Banking veteran Christopher Whalen blogged his thoughts on the recent government shutdown via the website Thursday.

His take on the situation: the founders expected heated disputes, especially when government types are borrowing money at unsustainable levels.

In his own words:

“My friends in the financial media warned ominously about the grave implication of disagreement between conservatives and liberals when it comes to the federal budget.  The notion that Republicans, for example, might actually pressure the Democrats to reconsider their bad borrow and spend ways, is portrayed as irresponsible.  But the fact of the matter is that our nation’s Founders anticipated just such confrontations.  The Madisonian principle of “checks and balances” requires conflict.”

And from Whalen’s perspective being a bit scrappy in Congress, something Republicans were willing to do in parts of the House and Senate is what the forefathers envisioned:

"Democracy in America is not supposed to be efficient, especially when the issues dividing the country are so fundamental.  On the left, the Democrats are basically saying that it is acceptable to borrow hundreds of billions per year from our children and grandchildren to pay today’s bills.  Notice that when liberals in the media were fretting about the extension of the debt ceiling, there is never any discussion of cutting spending or balancing the federal budget.  The whole focus of American liberalism is selfishness, this under the guise of pretending to care about the poor and unfortunate."

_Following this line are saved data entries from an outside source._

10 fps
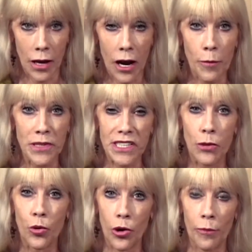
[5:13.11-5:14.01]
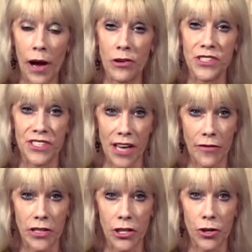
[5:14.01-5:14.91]
Up until we're about
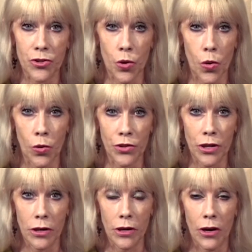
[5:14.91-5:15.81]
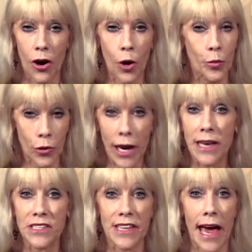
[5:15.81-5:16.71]
7 years old, our
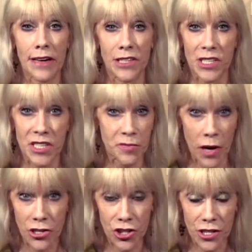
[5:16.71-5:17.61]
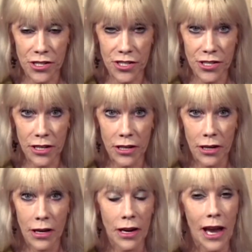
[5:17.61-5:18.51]
brains act as sponges,
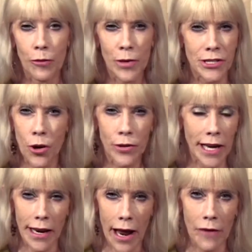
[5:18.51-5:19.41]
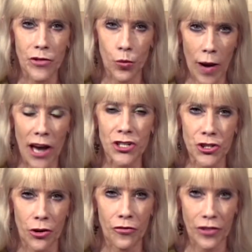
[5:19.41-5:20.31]
and we don't yet have the
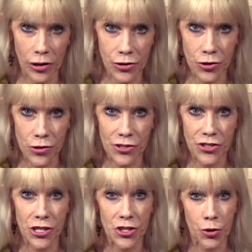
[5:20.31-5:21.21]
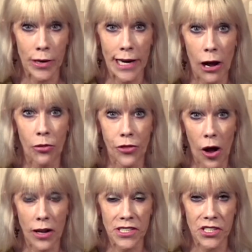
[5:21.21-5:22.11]
rational filters to screen out
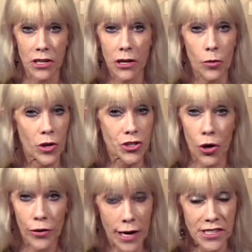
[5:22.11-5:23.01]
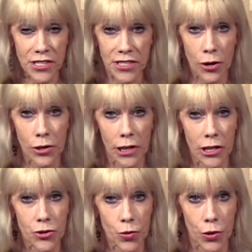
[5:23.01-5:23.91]
thoughts which aren't necessarily
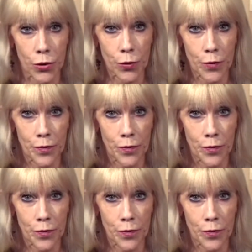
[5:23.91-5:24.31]
true.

But you’re not off the hook, Conservatives. Whalen also had this to stay:

“Conservatives, on the other hand, angrily complain about deficits and new federal programs and mandates, but are singularly ineffective in stopping the expansion of the welfare state.  When it comes down to really cutting back entitlements, the Republicans in the Senate are little better than their Democratic counterparts.  The more conservative members of the House, at least, have been willing to go to the brink of national calamity in order to make the point that spending money we don’t have is unacceptable.  But for the half the working age Americans who receive transfer payments rather than work, such policies are not popular.”